The Roman Republic was the era of ancient Roman civilization beginning with the overthrow of the Roman Kingdom, traditionally dated to 509 B.C.E., and ending in 27 B.C.E. with the establishment of the Roman Empire. It was during this period that Rome's control expanded from the city's immediate surroundings to hegemony over the entire Mediterranean world.
Polybius was a Greek historian of the Hellenistic period noted for his work, "The Histories", which covered the period of 264–146 B.C.E. in detail. The work describes the rise of the Roman Republic to the status of dominance in the ancient Mediterranean world and included his eyewitness account of the Sack of Carthage in 146 B.C.E. Polybius is important for his analysis of the mixed constitution or the separation of powers in government, which was influential on Montesquieu's "The Spirit of the Laws" and the framers of the United States Constitution.
Marcus Tullius Cicero was a Roman philosopher, politician, lawyer, orator, political theorist, consul, and constitutionalist.

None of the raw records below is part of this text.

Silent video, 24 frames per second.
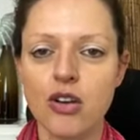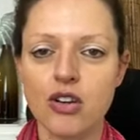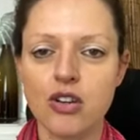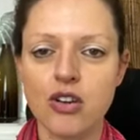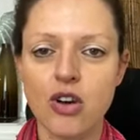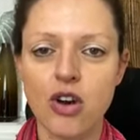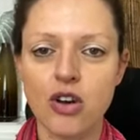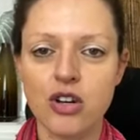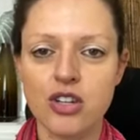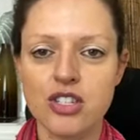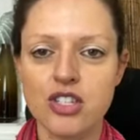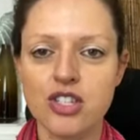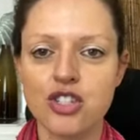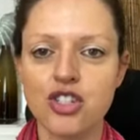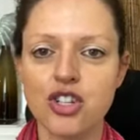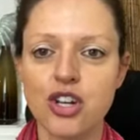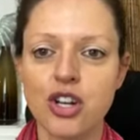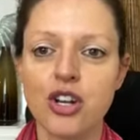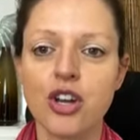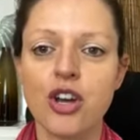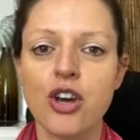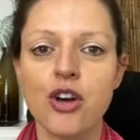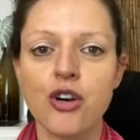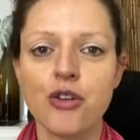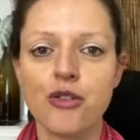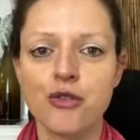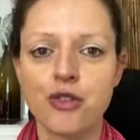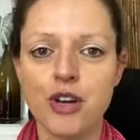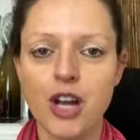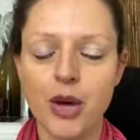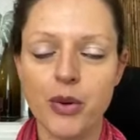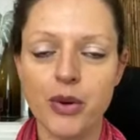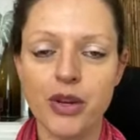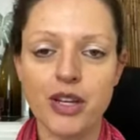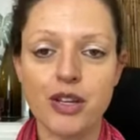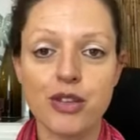oxygen
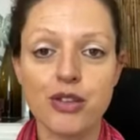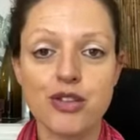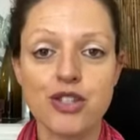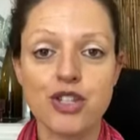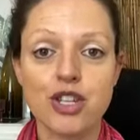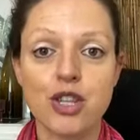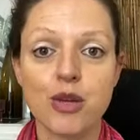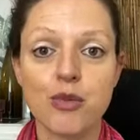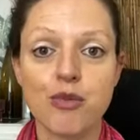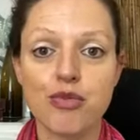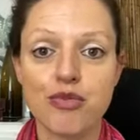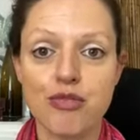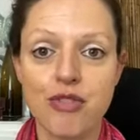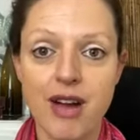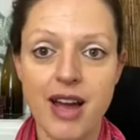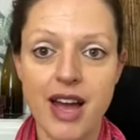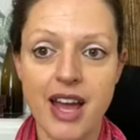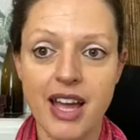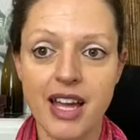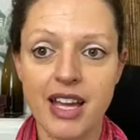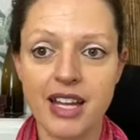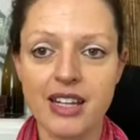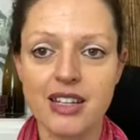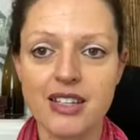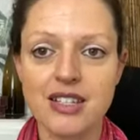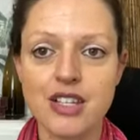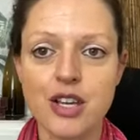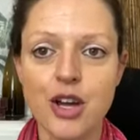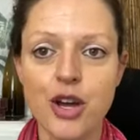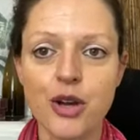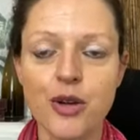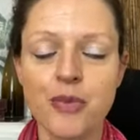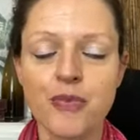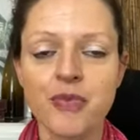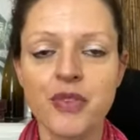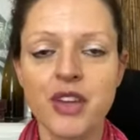flowing to the brain.
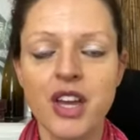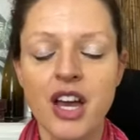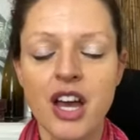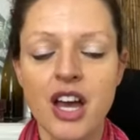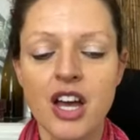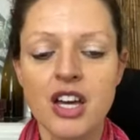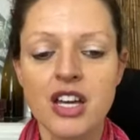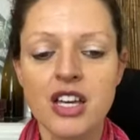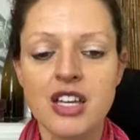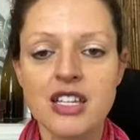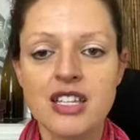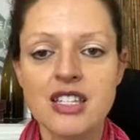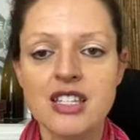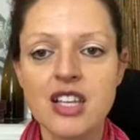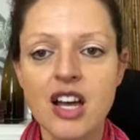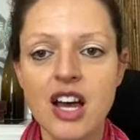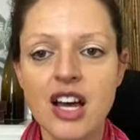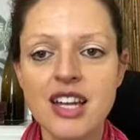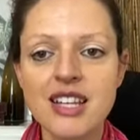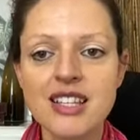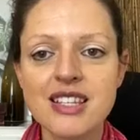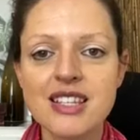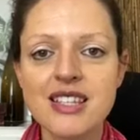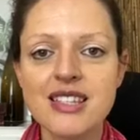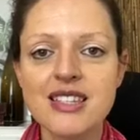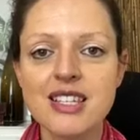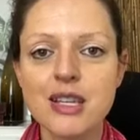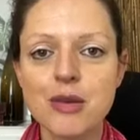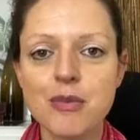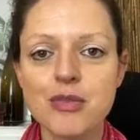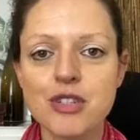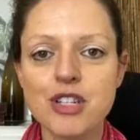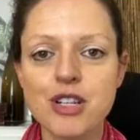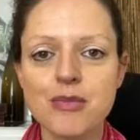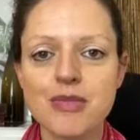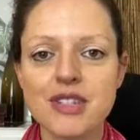So signs and
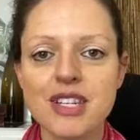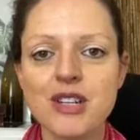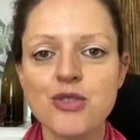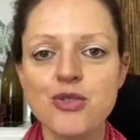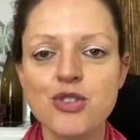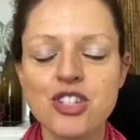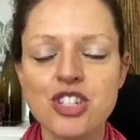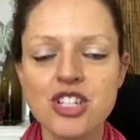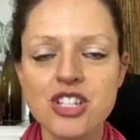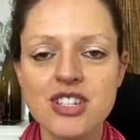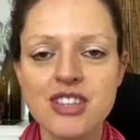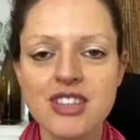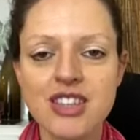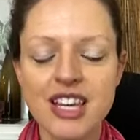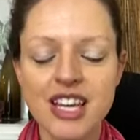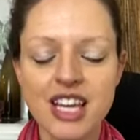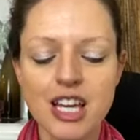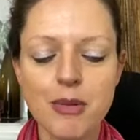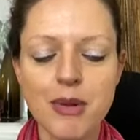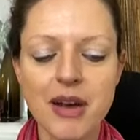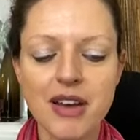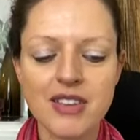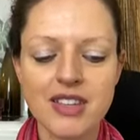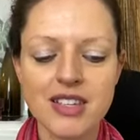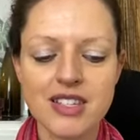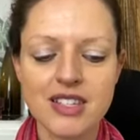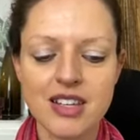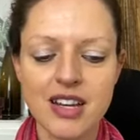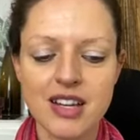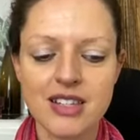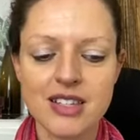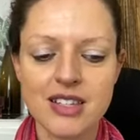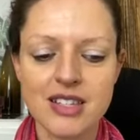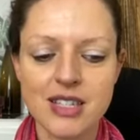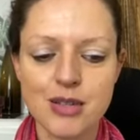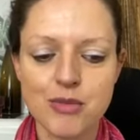symptoms, and just think about these
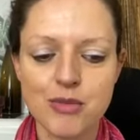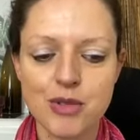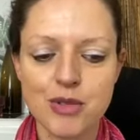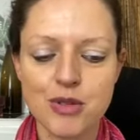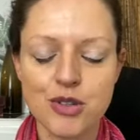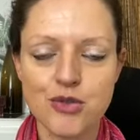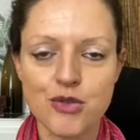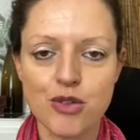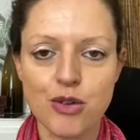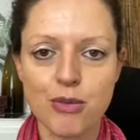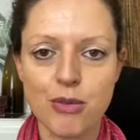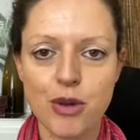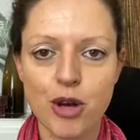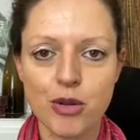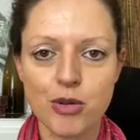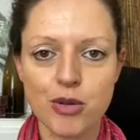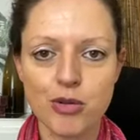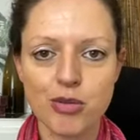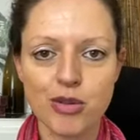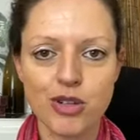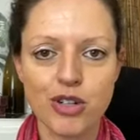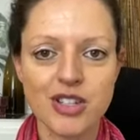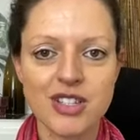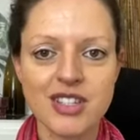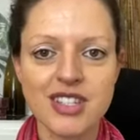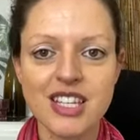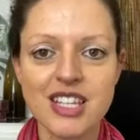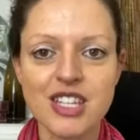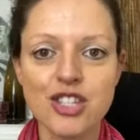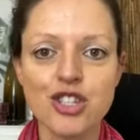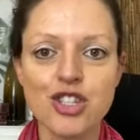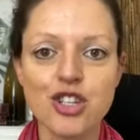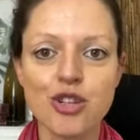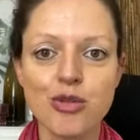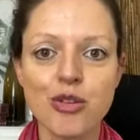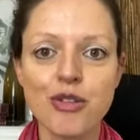signs and symptoms for a moment, because these
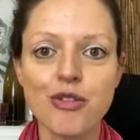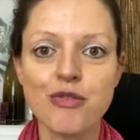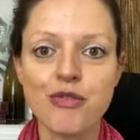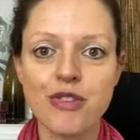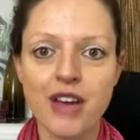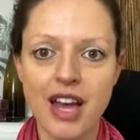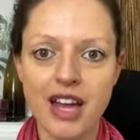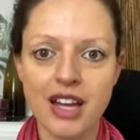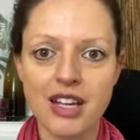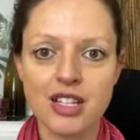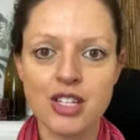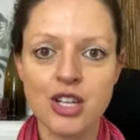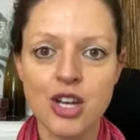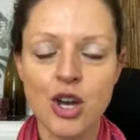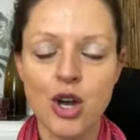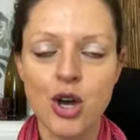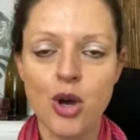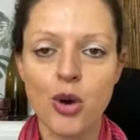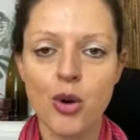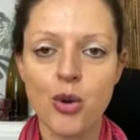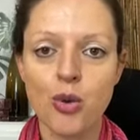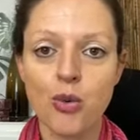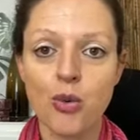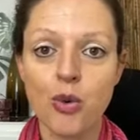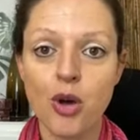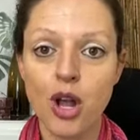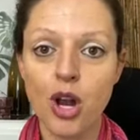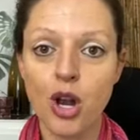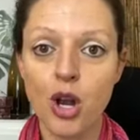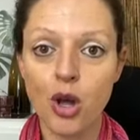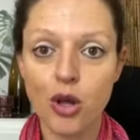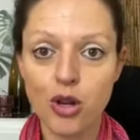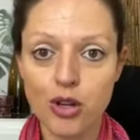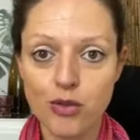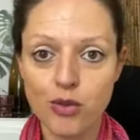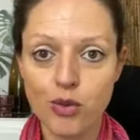do affect a
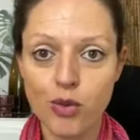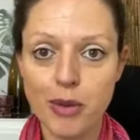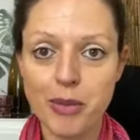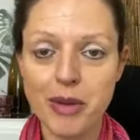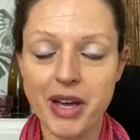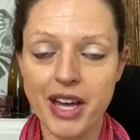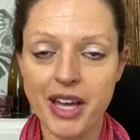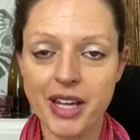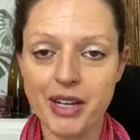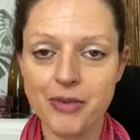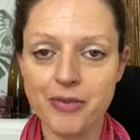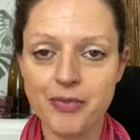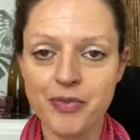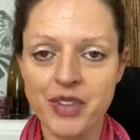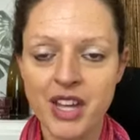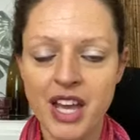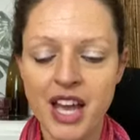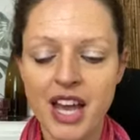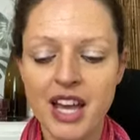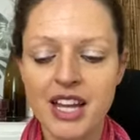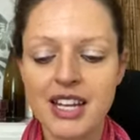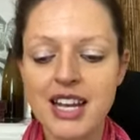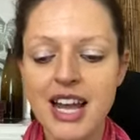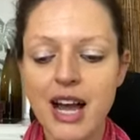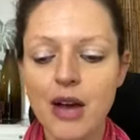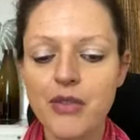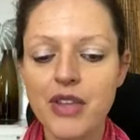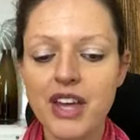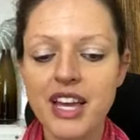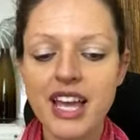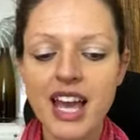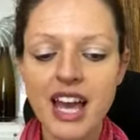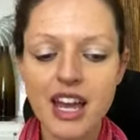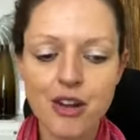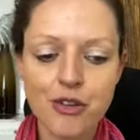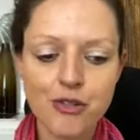lot of women. Now, they
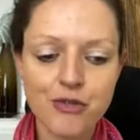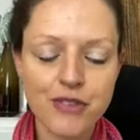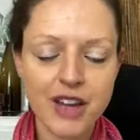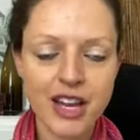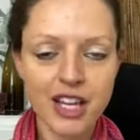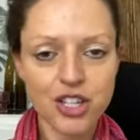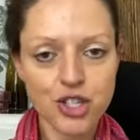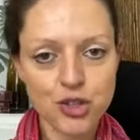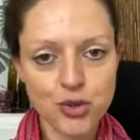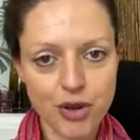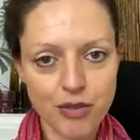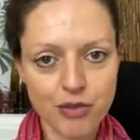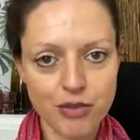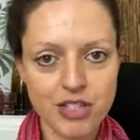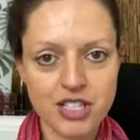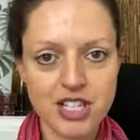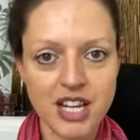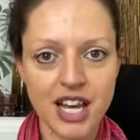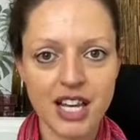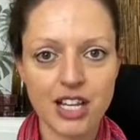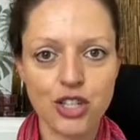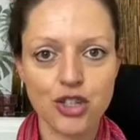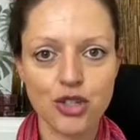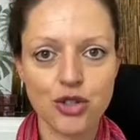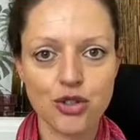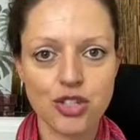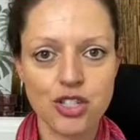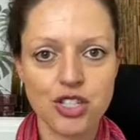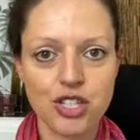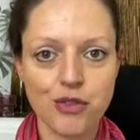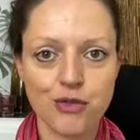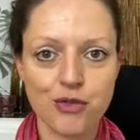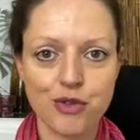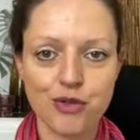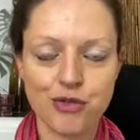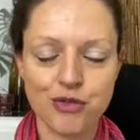can affect you every day due to
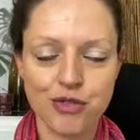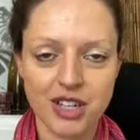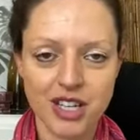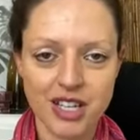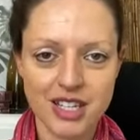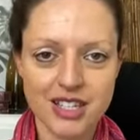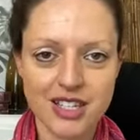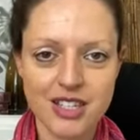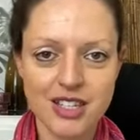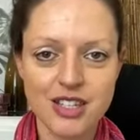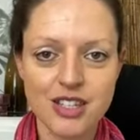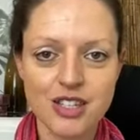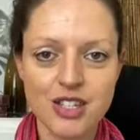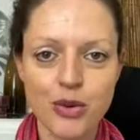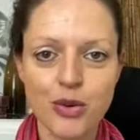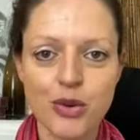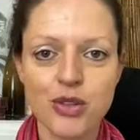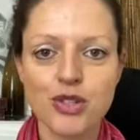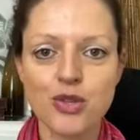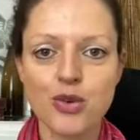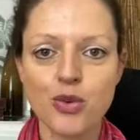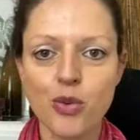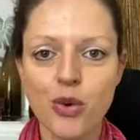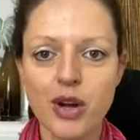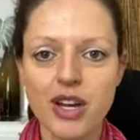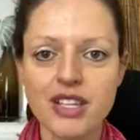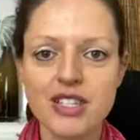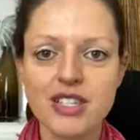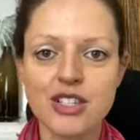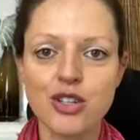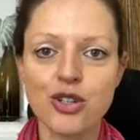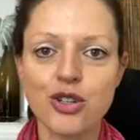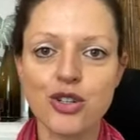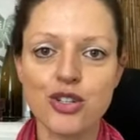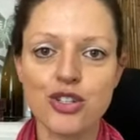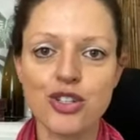different reasons, so it's always
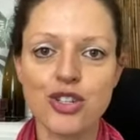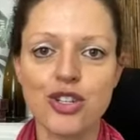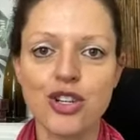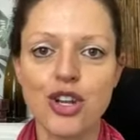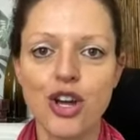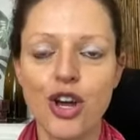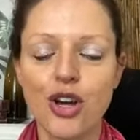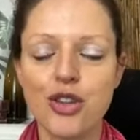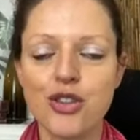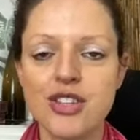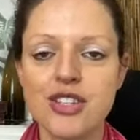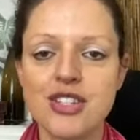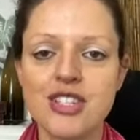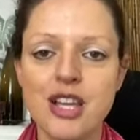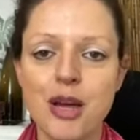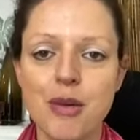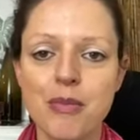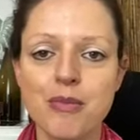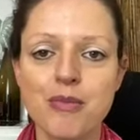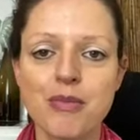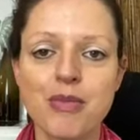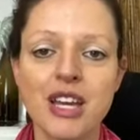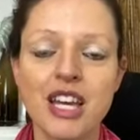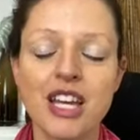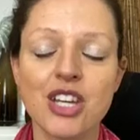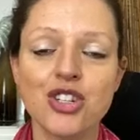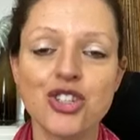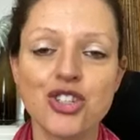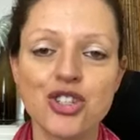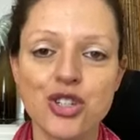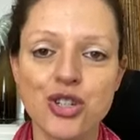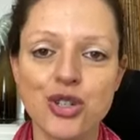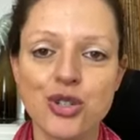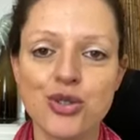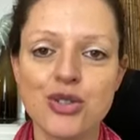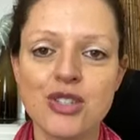good to know that some
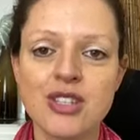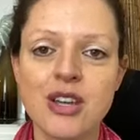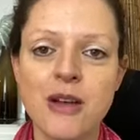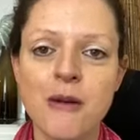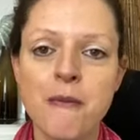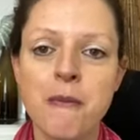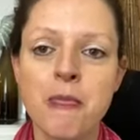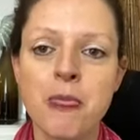issues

He is considered one of Rome's greatest orators and prose stylists and was an inspiration of the Founding Fathers of the United States and the revolutionaries of the French Revolution.
Titus Livius (Livy) was a Roman historian who wrote a monumental history of Rome and the Roman people – Ab Urbe Condita Libri ("Books from the Foundation of the City") – covering the period from the earliest legends of Rome before the traditional foundation in 753 B.C.E. through the reign of Augustus in Livy's own time.